TITLE=Narrative coherence in neural language models

JOURNAL=Frontiers in Psychology

VOLUME=Volume 16 - 2025

YEAR=2025

URL=https://www.frontiersin.org/journals/psychology/articles/10.3389/fpsyg.2025.1572076

DOI=10.3389/fpsyg.2025.1572076

ISSN=1664-1078

ABSTRACT=Neural language models, although at first approximation they may be simply described as predictors of the next token in a given sequence, surprisingly exhibit linguistic behaviors akin to human ones. This suggests the existence of an underlying sophisticated cognitive system in language production. This intriguing circumstance has inspired the adoption of psychological theories as investigative tools and the present research falls within this line of inquiry. What we aim to establish is the potential existence of a core of coherent integration in language production, metaphorically parallel to a human speaker's personal identity. To investigate this, we employed a well-established psychological theory on narrative coherence in autobiographical stories.

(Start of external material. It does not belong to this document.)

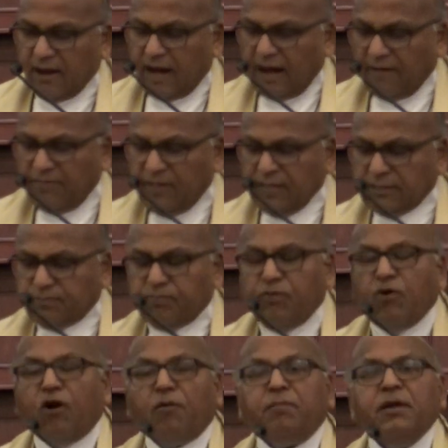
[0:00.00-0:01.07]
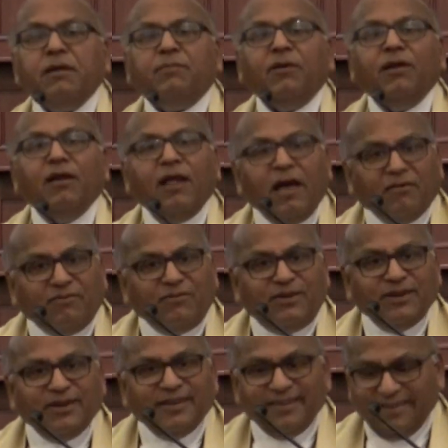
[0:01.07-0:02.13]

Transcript: of these poor people lived.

This theory offers the theoretical advantage of a strong correlation between narrative coherence and a high integrative level of the personal knowledge system. It also provides the empirical advantage of methodologies for quantifying coherence and its characteristic dimensions through the analysis of autobiographical texts. The same methodology was applied to 2010 autobiographical stories generated by GPT-3.5 and an equal number from GPT-4, elicited by asking the models to assume roles that included a variety of variables such as gender, mood, and age. The large number of stories ensures adequate sampling given the stochastic nature of the models, and was made possible thanks to the adoption of an automated coherence evaluation procedure. We initially asked the models to generate 192 autobiographical stories, which were then analyzed by a team of professional psychologists. Based on this sample, we constructed a training set for the fine-tuning of GPT-3.5 as an automatic evaluator. Our results from the 4020 autobiographical stories overall show a level of narrative coherence in the models fully in line with data on human subjects, with slightly higher values in the case of GPT-4. These results suggest a high level of knowledge unification in the models, comparable to the integration of the self in human beings.